---------- STORED DATA

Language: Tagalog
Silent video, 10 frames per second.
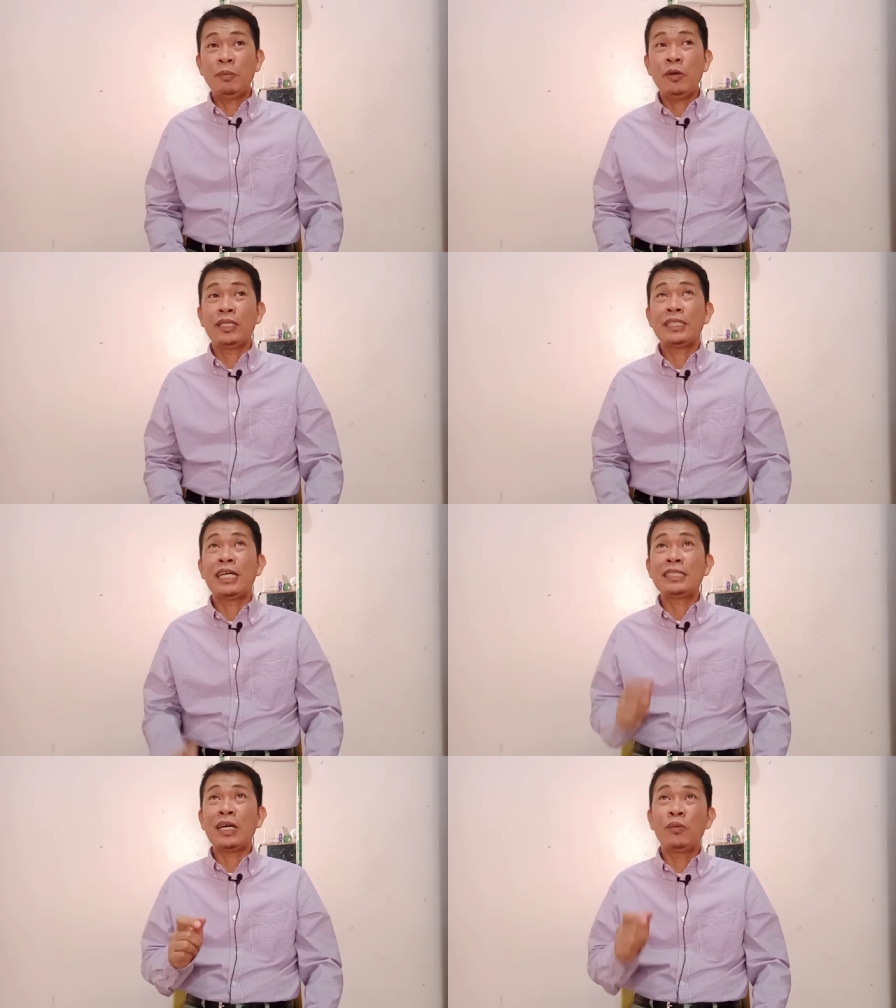Opo,
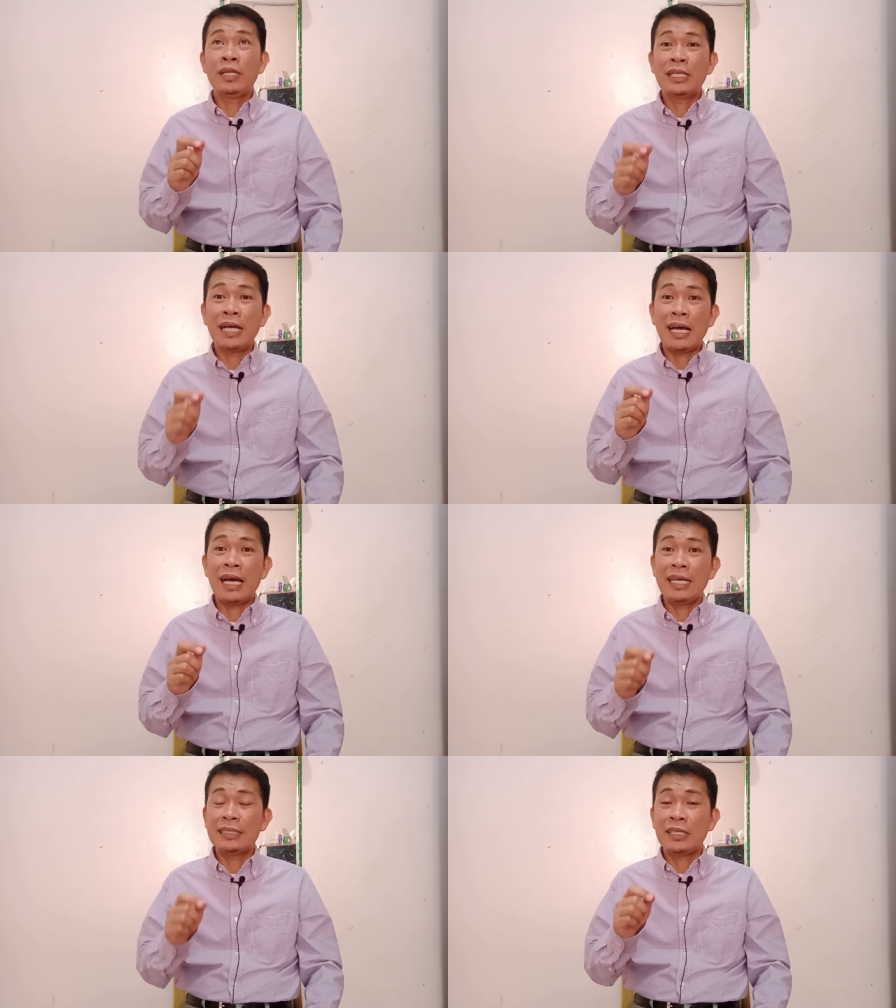itatakwil
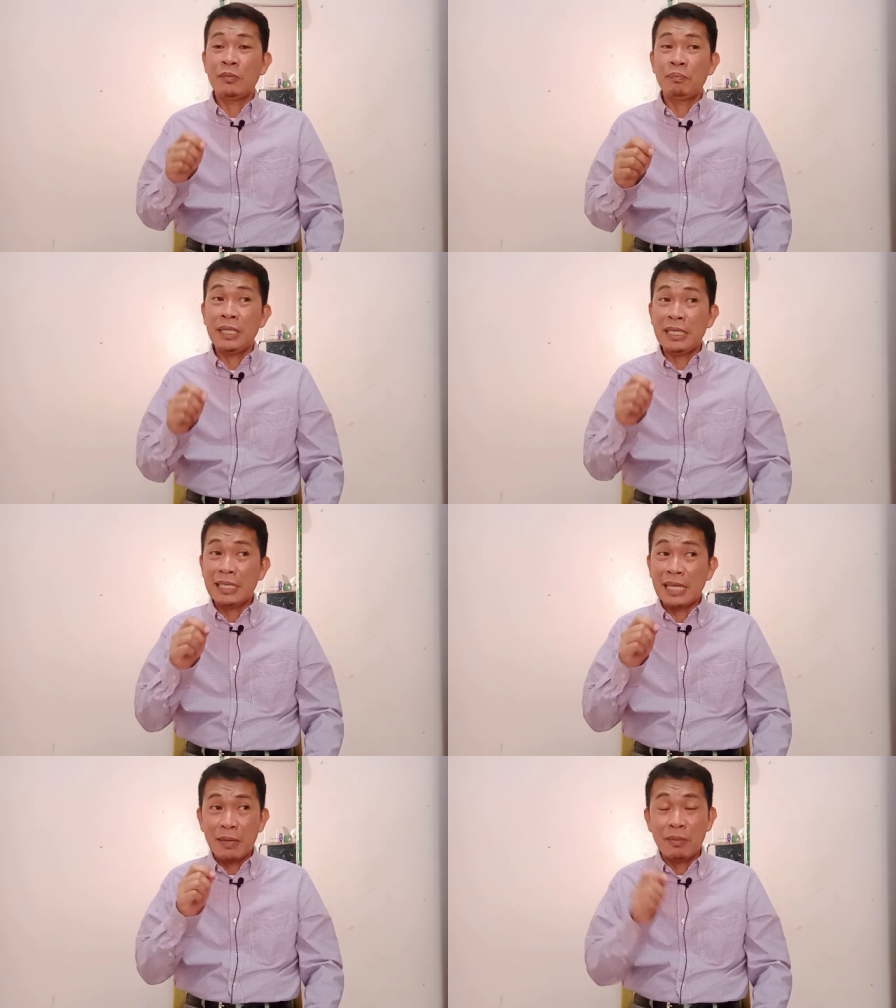ka kahit na nung
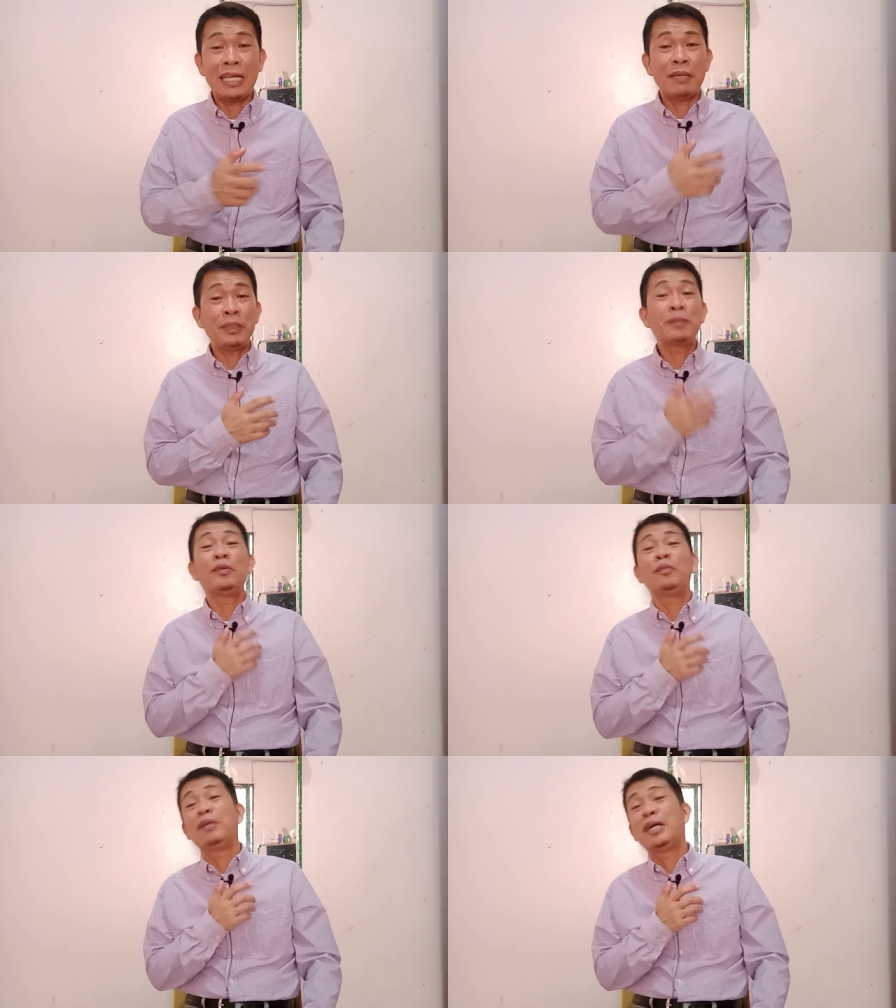
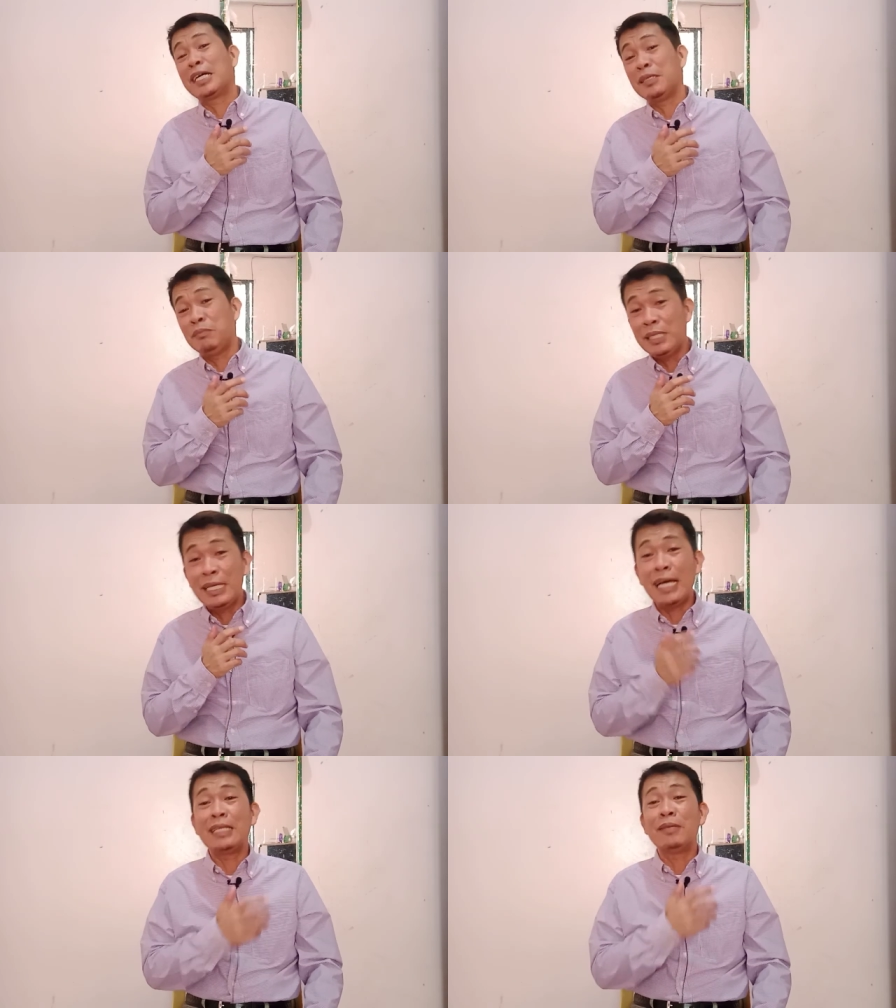pinakamalalapit mong mga
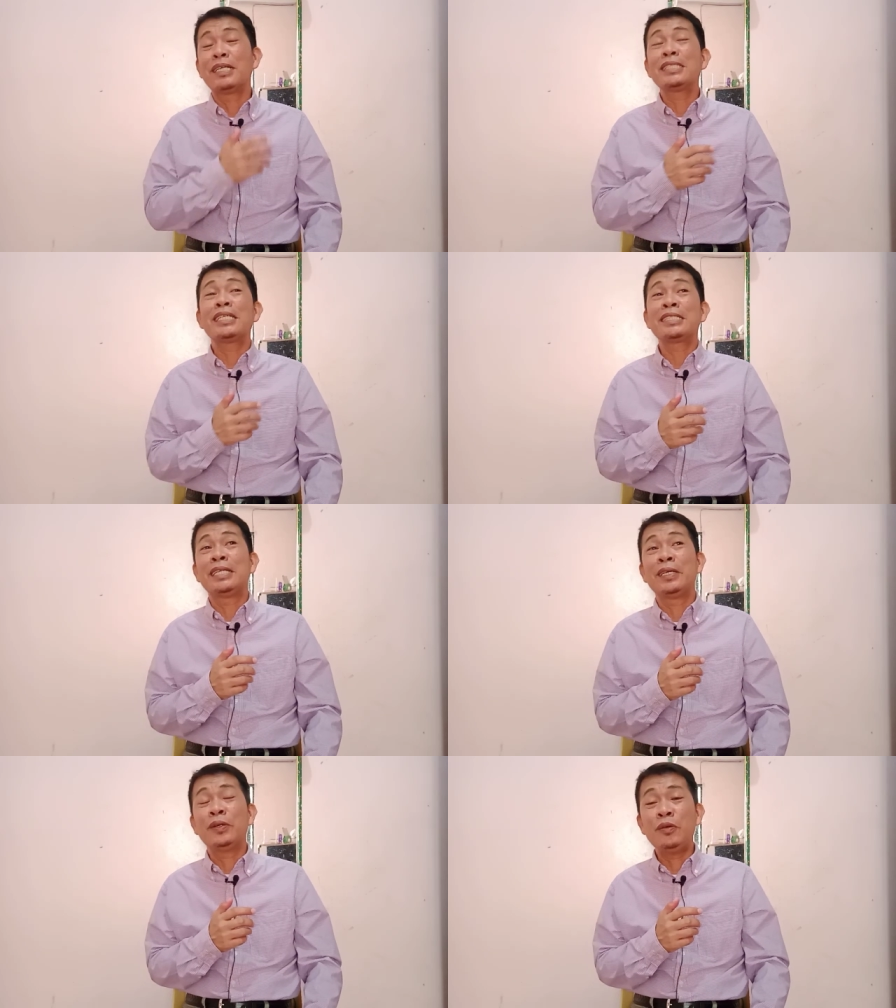kaibigan, ng mga
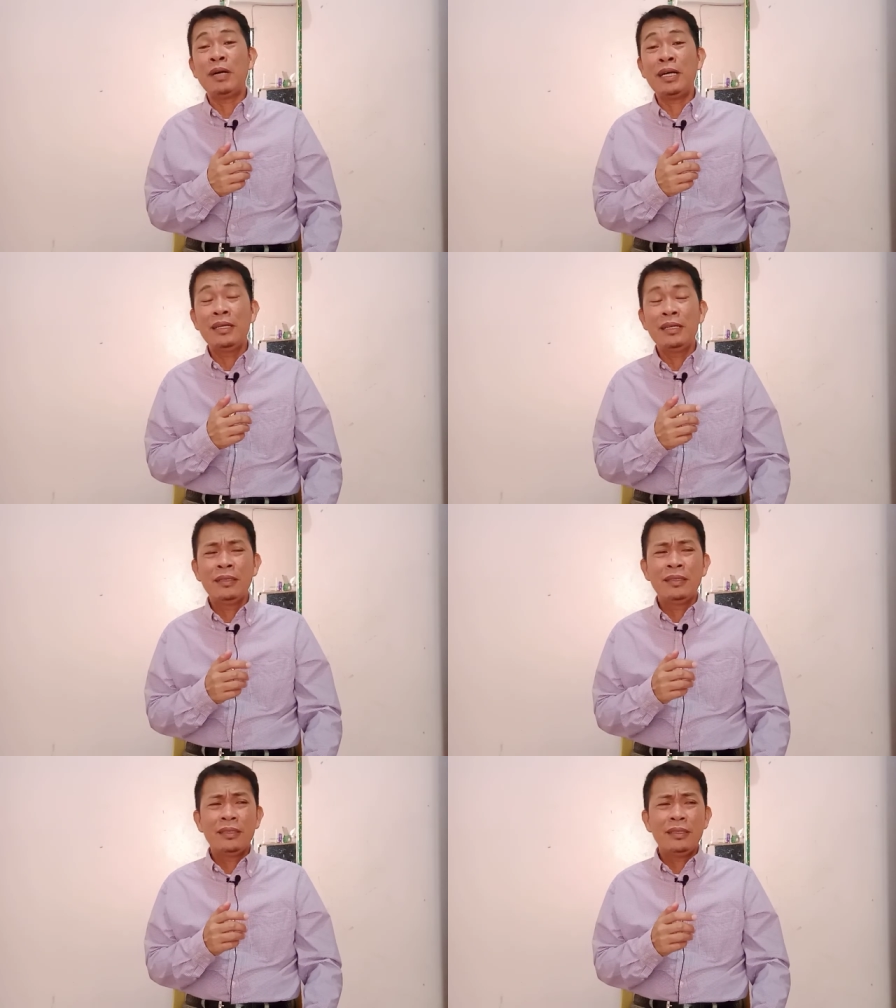saksi ni Jehovah,
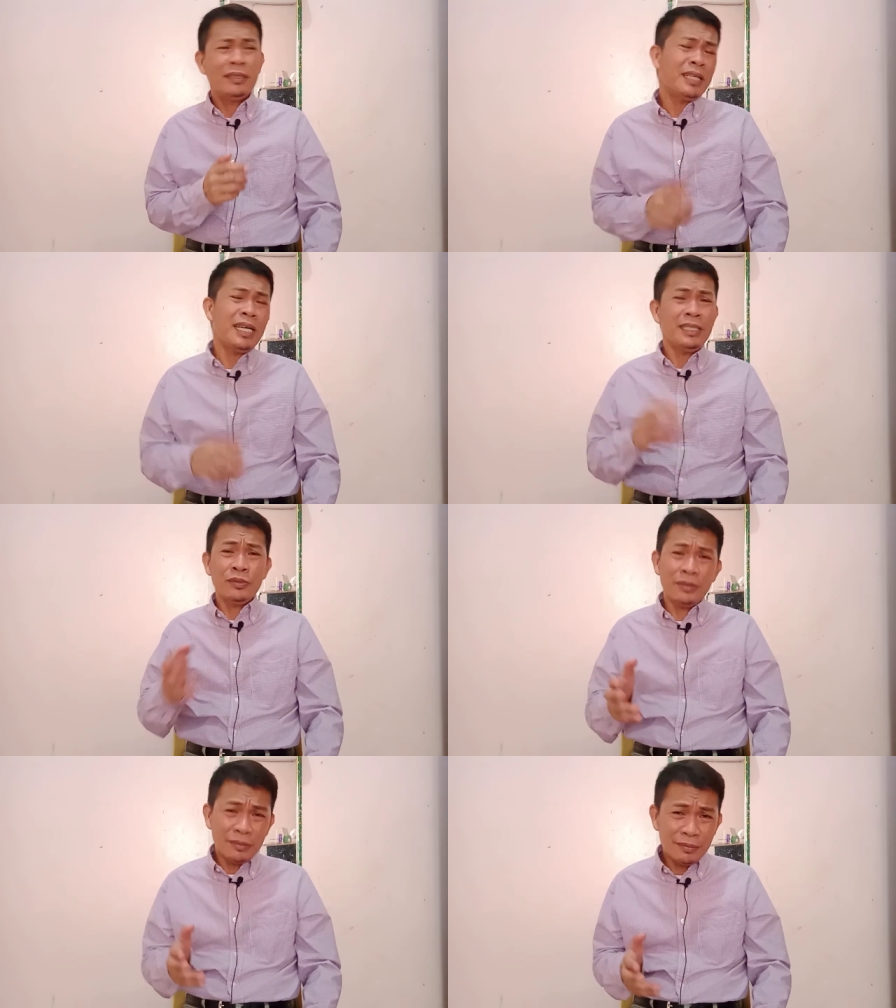at
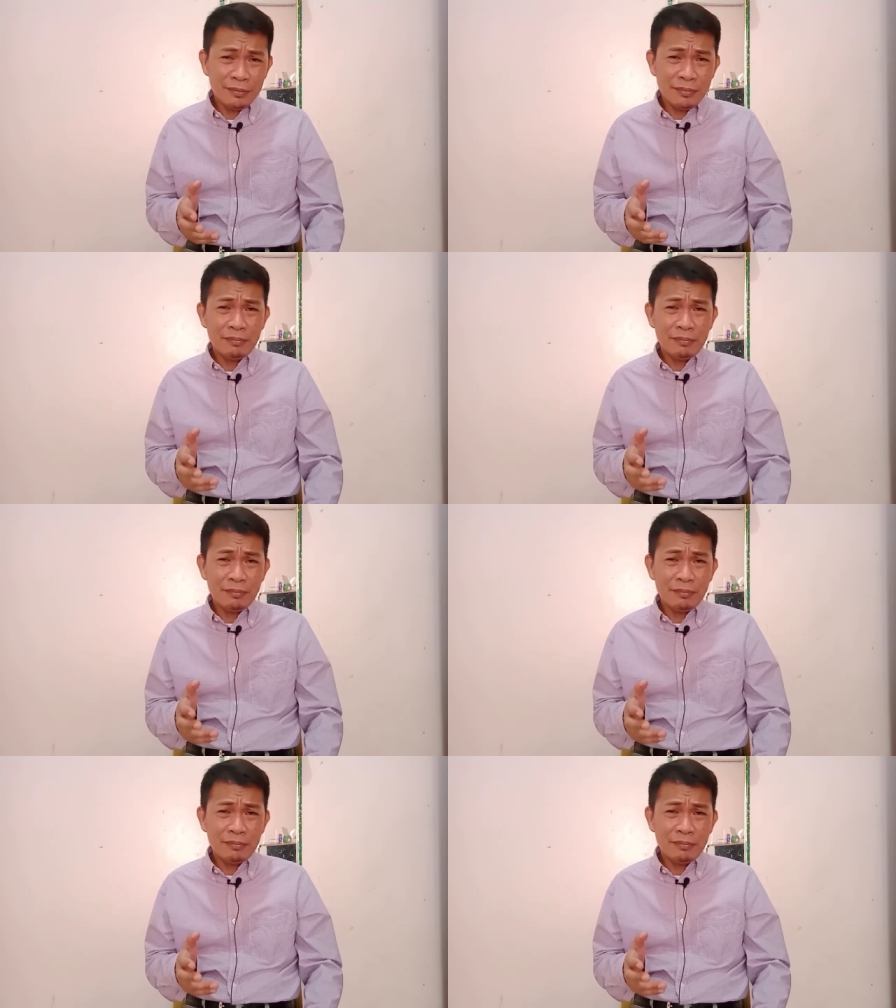kahit yung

--------------------

The reply must hold each line of the records verbatim and no pictures.

Language: Tagalog
Silent video, 10 frames per second.
Opo,
itatakwil
ka kahit na nung
pinakamalalapit mong mga
kaibigan, ng mga
saksi ni Jehovah,
at
kahit yung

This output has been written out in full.